• _INFORMATION PROVIDED_:
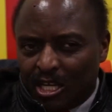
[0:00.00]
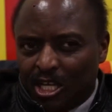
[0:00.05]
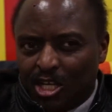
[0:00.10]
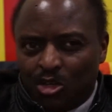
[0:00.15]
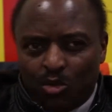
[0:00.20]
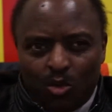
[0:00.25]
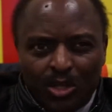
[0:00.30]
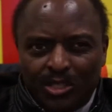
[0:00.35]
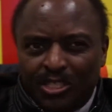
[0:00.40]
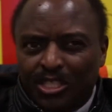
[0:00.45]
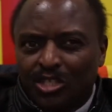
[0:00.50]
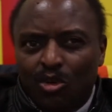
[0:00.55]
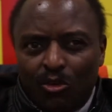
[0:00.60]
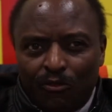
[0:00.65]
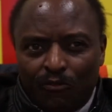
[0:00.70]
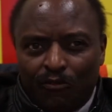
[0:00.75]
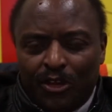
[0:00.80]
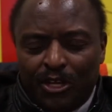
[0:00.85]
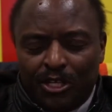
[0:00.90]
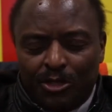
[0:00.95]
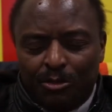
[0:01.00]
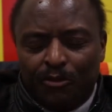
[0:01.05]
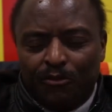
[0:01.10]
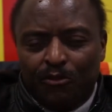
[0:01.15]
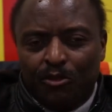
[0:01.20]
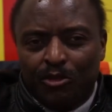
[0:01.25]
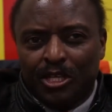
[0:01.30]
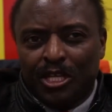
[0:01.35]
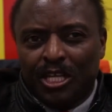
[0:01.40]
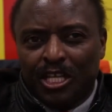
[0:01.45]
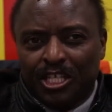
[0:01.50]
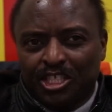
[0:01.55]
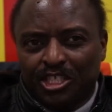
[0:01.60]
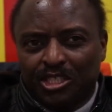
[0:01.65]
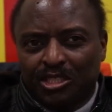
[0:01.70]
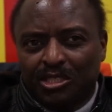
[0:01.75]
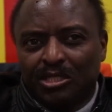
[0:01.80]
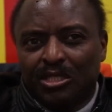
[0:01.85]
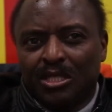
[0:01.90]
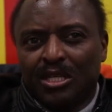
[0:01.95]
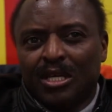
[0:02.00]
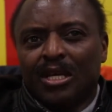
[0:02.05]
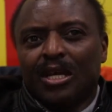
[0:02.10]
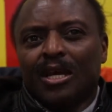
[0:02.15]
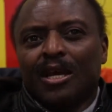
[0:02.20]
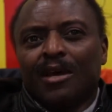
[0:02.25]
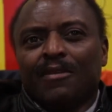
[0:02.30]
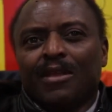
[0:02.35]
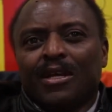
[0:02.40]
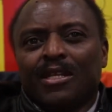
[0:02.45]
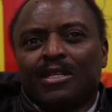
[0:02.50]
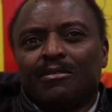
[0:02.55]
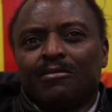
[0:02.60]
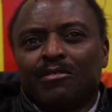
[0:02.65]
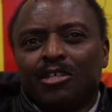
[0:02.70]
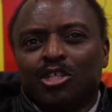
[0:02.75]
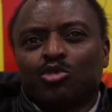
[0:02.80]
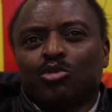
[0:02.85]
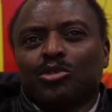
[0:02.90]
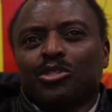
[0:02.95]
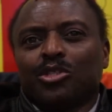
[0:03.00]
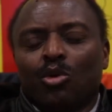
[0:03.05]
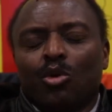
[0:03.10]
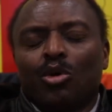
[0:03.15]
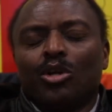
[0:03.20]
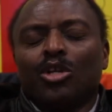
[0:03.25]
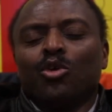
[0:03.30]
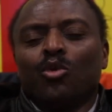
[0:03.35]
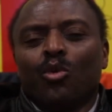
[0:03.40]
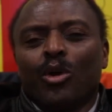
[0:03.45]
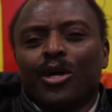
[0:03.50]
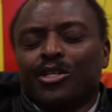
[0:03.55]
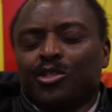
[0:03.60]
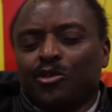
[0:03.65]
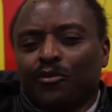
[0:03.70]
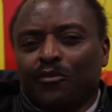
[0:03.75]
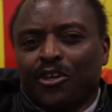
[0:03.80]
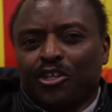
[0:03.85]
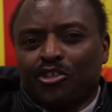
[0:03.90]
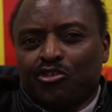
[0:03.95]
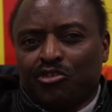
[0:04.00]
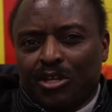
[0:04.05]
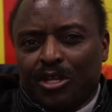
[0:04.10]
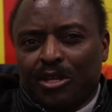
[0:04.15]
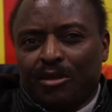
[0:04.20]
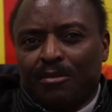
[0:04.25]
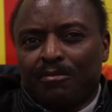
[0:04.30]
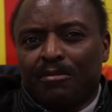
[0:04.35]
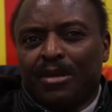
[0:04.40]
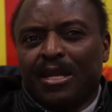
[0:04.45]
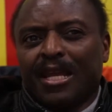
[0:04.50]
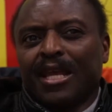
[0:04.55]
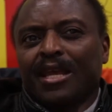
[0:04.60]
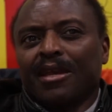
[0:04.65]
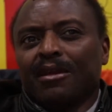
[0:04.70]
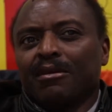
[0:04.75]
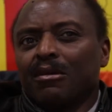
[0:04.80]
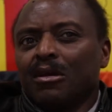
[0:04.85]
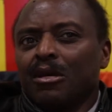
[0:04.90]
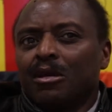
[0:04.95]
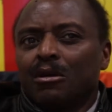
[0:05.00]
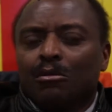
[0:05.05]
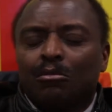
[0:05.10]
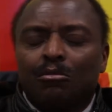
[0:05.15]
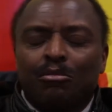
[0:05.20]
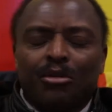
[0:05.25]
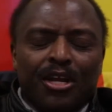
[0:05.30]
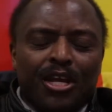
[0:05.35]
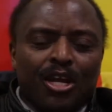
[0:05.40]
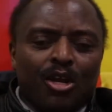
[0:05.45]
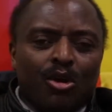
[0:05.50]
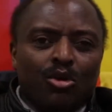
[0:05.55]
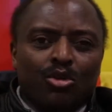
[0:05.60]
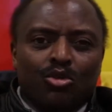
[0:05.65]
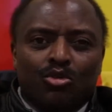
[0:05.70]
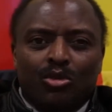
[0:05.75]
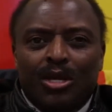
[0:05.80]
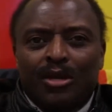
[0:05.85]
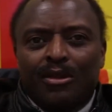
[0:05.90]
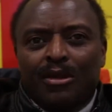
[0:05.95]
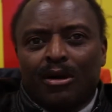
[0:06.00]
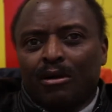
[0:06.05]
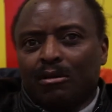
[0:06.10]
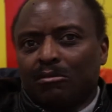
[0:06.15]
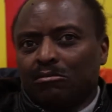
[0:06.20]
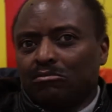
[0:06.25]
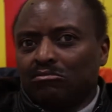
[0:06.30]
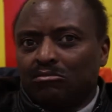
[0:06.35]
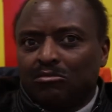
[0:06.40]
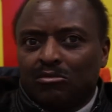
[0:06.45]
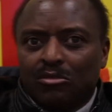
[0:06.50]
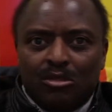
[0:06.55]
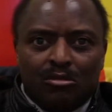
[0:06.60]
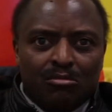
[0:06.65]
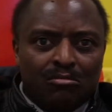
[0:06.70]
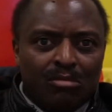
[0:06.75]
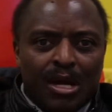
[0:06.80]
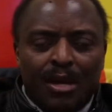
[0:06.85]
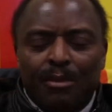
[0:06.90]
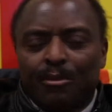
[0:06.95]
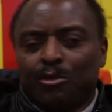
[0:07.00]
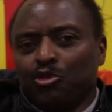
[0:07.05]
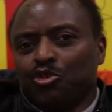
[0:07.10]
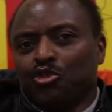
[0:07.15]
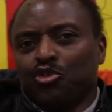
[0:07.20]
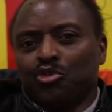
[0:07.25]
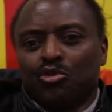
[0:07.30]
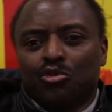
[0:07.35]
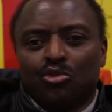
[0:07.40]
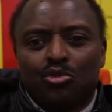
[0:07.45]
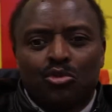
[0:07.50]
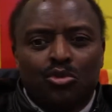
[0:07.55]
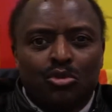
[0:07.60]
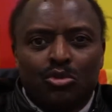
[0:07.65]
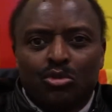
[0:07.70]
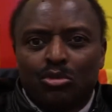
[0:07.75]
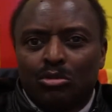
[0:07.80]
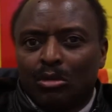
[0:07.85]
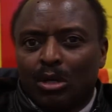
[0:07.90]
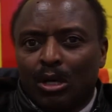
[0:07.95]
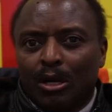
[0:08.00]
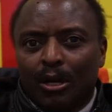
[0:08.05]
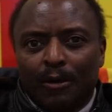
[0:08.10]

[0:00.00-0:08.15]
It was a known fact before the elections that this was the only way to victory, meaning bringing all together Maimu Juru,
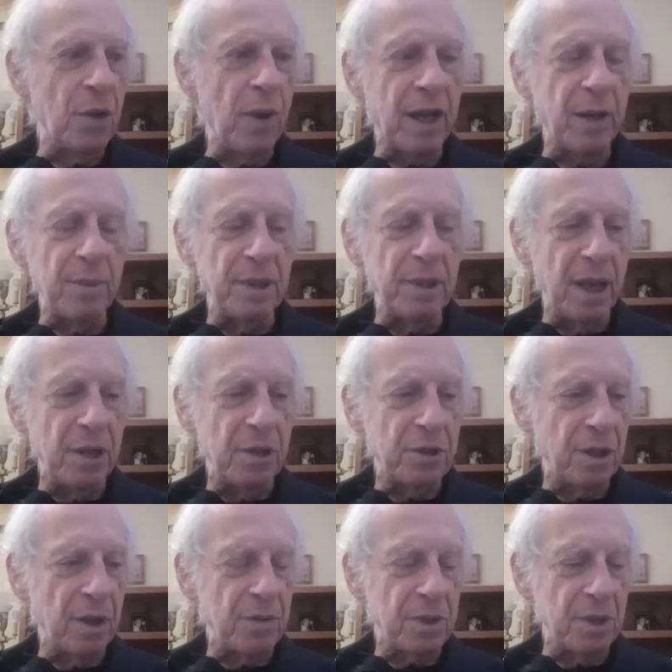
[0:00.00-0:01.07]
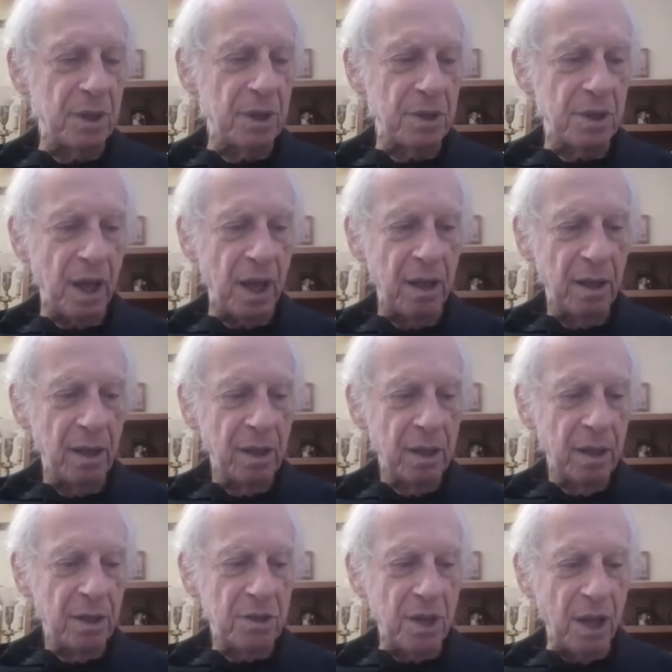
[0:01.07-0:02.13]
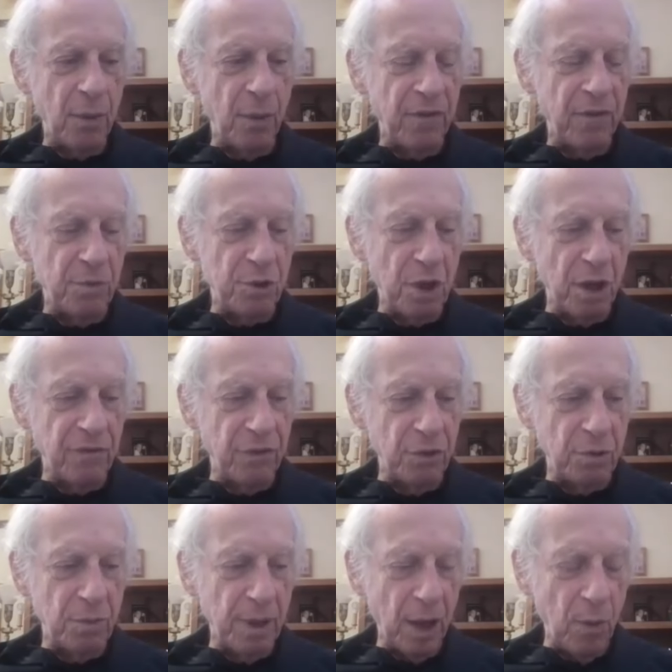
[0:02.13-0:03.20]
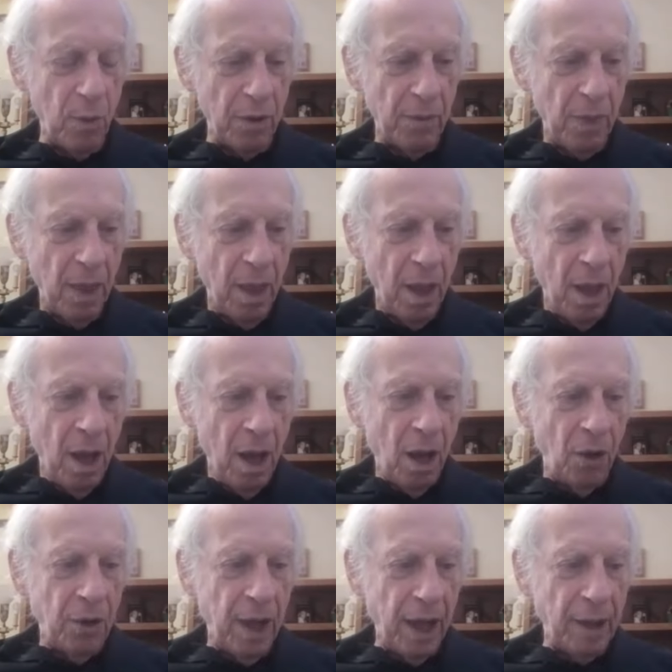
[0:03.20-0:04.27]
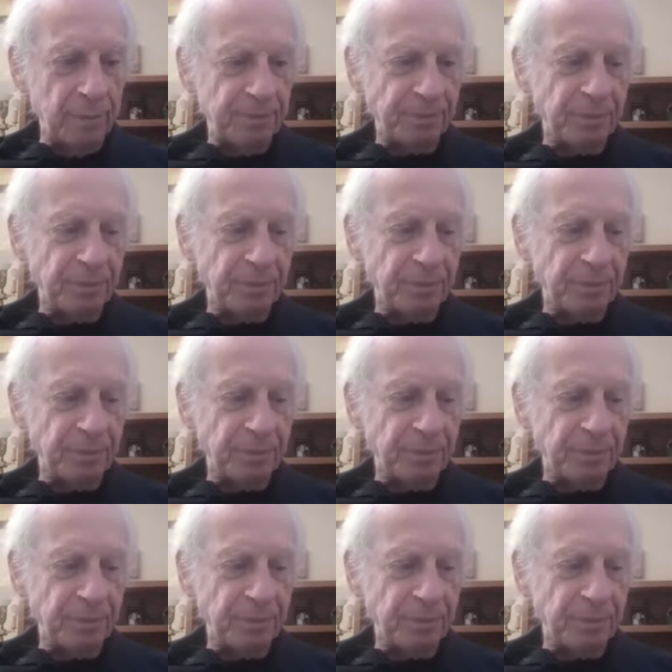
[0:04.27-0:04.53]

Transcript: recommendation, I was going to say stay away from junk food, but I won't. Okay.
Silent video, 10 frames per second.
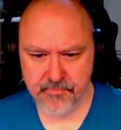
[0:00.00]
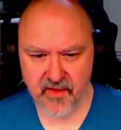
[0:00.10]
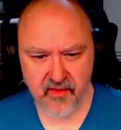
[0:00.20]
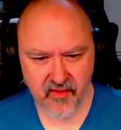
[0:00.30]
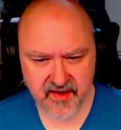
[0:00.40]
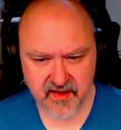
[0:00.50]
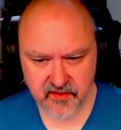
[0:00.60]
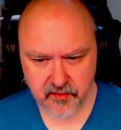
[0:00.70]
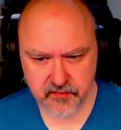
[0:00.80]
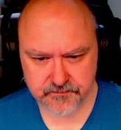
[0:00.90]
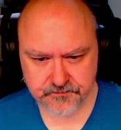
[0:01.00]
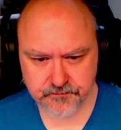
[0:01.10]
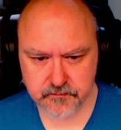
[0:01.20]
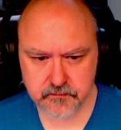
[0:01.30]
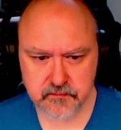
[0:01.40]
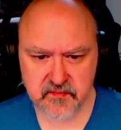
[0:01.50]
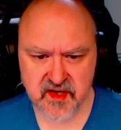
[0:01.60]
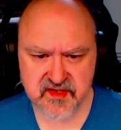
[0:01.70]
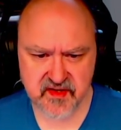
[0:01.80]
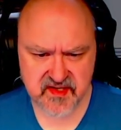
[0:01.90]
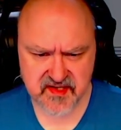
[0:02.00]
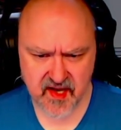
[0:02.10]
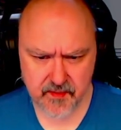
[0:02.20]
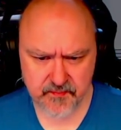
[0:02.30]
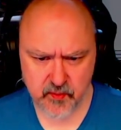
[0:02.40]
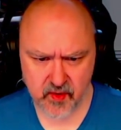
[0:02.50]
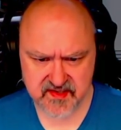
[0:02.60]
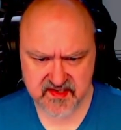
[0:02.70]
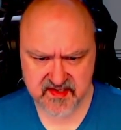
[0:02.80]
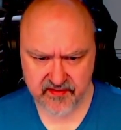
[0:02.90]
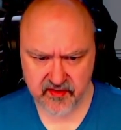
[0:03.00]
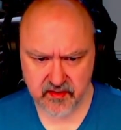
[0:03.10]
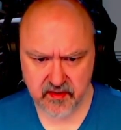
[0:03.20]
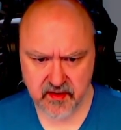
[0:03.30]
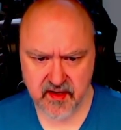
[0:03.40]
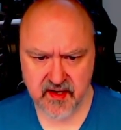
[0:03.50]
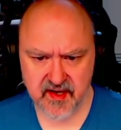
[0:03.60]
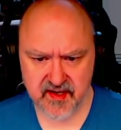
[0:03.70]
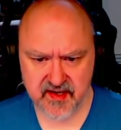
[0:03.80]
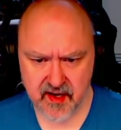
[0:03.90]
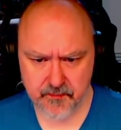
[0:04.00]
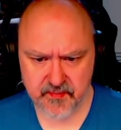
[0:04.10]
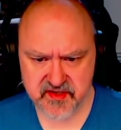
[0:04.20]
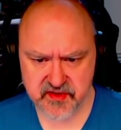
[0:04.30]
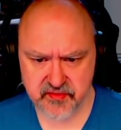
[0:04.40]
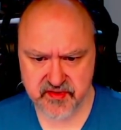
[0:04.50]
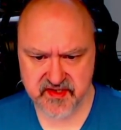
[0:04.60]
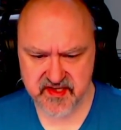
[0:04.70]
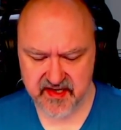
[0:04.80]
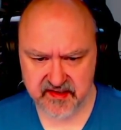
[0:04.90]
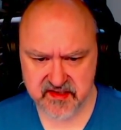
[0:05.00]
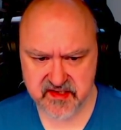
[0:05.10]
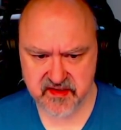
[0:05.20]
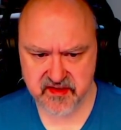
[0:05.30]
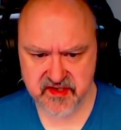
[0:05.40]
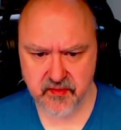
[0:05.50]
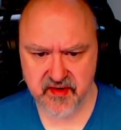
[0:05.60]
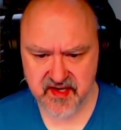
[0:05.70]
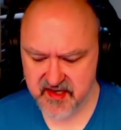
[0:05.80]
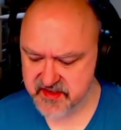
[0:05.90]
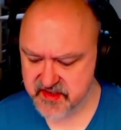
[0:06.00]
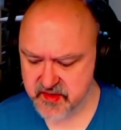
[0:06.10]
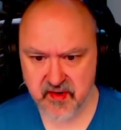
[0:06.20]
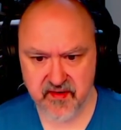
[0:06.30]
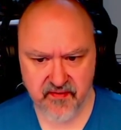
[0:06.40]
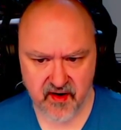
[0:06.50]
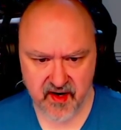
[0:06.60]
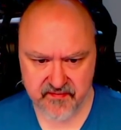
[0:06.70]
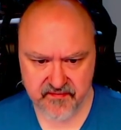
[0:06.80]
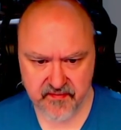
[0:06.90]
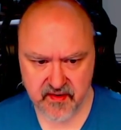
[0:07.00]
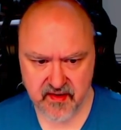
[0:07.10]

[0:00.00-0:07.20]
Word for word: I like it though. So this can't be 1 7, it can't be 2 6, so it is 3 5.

• _ASSIGNMENT_:
Restate each entry word for word; omit the pictures.

• _RESULT FOR THIS TASK_:
[0:00.00]
[0:00.05]
[0:00.10]
[0:00.15]
[0:00.20]
[0:00.25]
[0:00.30]
[0:00.35]
[0:00.40]
[0:00.45]
[0:00.50]
[0:00.55]
[0:00.60]
[0:00.65]
[0:00.70]
[0:00.75]
[0:00.80]
[0:00.85]
[0:00.90]
[0:00.95]
[0:01.00]
[0:01.05]
[0:01.10]
[0:01.15]
[0:01.20]
[0:01.25]
[0:01.30]
[0:01.35]
[0:01.40]
[0:01.45]
[0:01.50]
[0:01.55]
[0:01.60]
[0:01.65]
[0:01.70]
[0:01.75]
[0:01.80]
[0:01.85]
[0:01.90]
[0:01.95]
[0:02.00]
[0:02.05]
[0:02.10]
[0:02.15]
[0:02.20]
[0:02.25]
[0:02.30]
[0:02.35]
[0:02.40]
[0:02.45]
[0:02.50]
[0:02.55]
[0:02.60]
[0:02.65]
[0:02.70]
[0:02.75]
[0:02.80]
[0:02.85]
[0:02.90]
[0:02.95]
[0:03.00]
[0:03.05]
[0:03.10]
[0:03.15]
[0:03.20]
[0:03.25]
[0:03.30]
[0:03.35]
[0:03.40]
[0:03.45]
[0:03.50]
[0:03.55]
[0:03.60]
[0:03.65]
[0:03.70]
[0:03.75]
[0:03.80]
[0:03.85]
[0:03.90]
[0:03.95]
[0:04.00]
[0:04.05]
[0:04.10]
[0:04.15]
[0:04.20]
[0:04.25]
[0:04.30]
[0:04.35]
[0:04.40]
[0:04.45]
[0:04.50]
[0:04.55]
[0:04.60]
[0:04.65]
[0:04.70]
[0:04.75]
[0:04.80]
[0:04.85]
[0:04.90]
[0:04.95]
[0:05.00]
[0:05.05]
[0:05.10]
[0:05.15]
[0:05.20]
[0:05.25]
[0:05.30]
[0:05.35]
[0:05.40]
[0:05.45]
[0:05.50]
[0:05.55]
[0:05.60]
[0:05.65]
[0:05.70]
[0:05.75]
[0:05.80]
[0:05.85]
[0:05.90]
[0:05.95]
[0:06.00]
[0:06.05]
[0:06.10]
[0:06.15]
[0:06.20]
[0:06.25]
[0:06.30]
[0:06.35]
[0:06.40]
[0:06.45]
[0:06.50]
[0:06.55]
[0:06.60]
[0:06.65]
[0:06.70]
[0:06.75]
[0:06.80]
[0:06.85]
[0:06.90]
[0:06.95]
[0:07.00]
[0:07.05]
[0:07.10]
[0:07.15]
[0:07.20]
[0:07.25]
[0:07.30]
[0:07.35]
[0:07.40]
[0:07.45]
[0:07.50]
[0:07.55]
[0:07.60]
[0:07.65]
[0:07.70]
[0:07.75]
[0:07.80]
[0:07.85]
[0:07.90]
[0:07.95]
[0:08.00]
[0:08.05]
[0:08.10]

[0:00.00-0:08.15]
It was a known fact before the elections that this was the only way to victory, meaning bringing all together Maimu Juru,
[0:00.00-0:01.07]
[0:01.07-0:02.13]
[0:02.13-0:03.20]
[0:03.20-0:04.27]
[0:04.27-0:04.53]

Transcript: recommendation, I was going to say stay away from junk food, but I won't. Okay.
Silent video, 10 frames per second.
[0:00.00]
[0:00.10]
[0:00.20]
[0:00.30]
[0:00.40]
[0:00.50]
[0:00.60]
[0:00.70]
[0:00.80]
[0:00.90]
[0:01.00]
[0:01.10]
[0:01.20]
[0:01.30]
[0:01.40]
[0:01.50]
[0:01.60]
[0:01.70]
[0:01.80]
[0:01.90]
[0:02.00]
[0:02.10]
[0:02.20]
[0:02.30]
[0:02.40]
[0:02.50]
[0:02.60]
[0:02.70]
[0:02.80]
[0:02.90]
[0:03.00]
[0:03.10]
[0:03.20]
[0:03.30]
[0:03.40]
[0:03.50]
[0:03.60]
[0:03.70]
[0:03.80]
[0:03.90]
[0:04.00]
[0:04.10]
[0:04.20]
[0:04.30]
[0:04.40]
[0:04.50]
[0:04.60]
[0:04.70]
[0:04.80]
[0:04.90]
[0:05.00]
[0:05.10]
[0:05.20]
[0:05.30]
[0:05.40]
[0:05.50]
[0:05.60]
[0:05.70]
[0:05.80]
[0:05.90]
[0:06.00]
[0:06.10]
[0:06.20]
[0:06.30]
[0:06.40]
[0:06.50]
[0:06.60]
[0:06.70]
[0:06.80]
[0:06.90]
[0:07.00]
[0:07.10]

[0:00.00-0:07.20]
Word for word: I like it though. So this can't be 1 7, it can't be 2 6, so it is 3 5.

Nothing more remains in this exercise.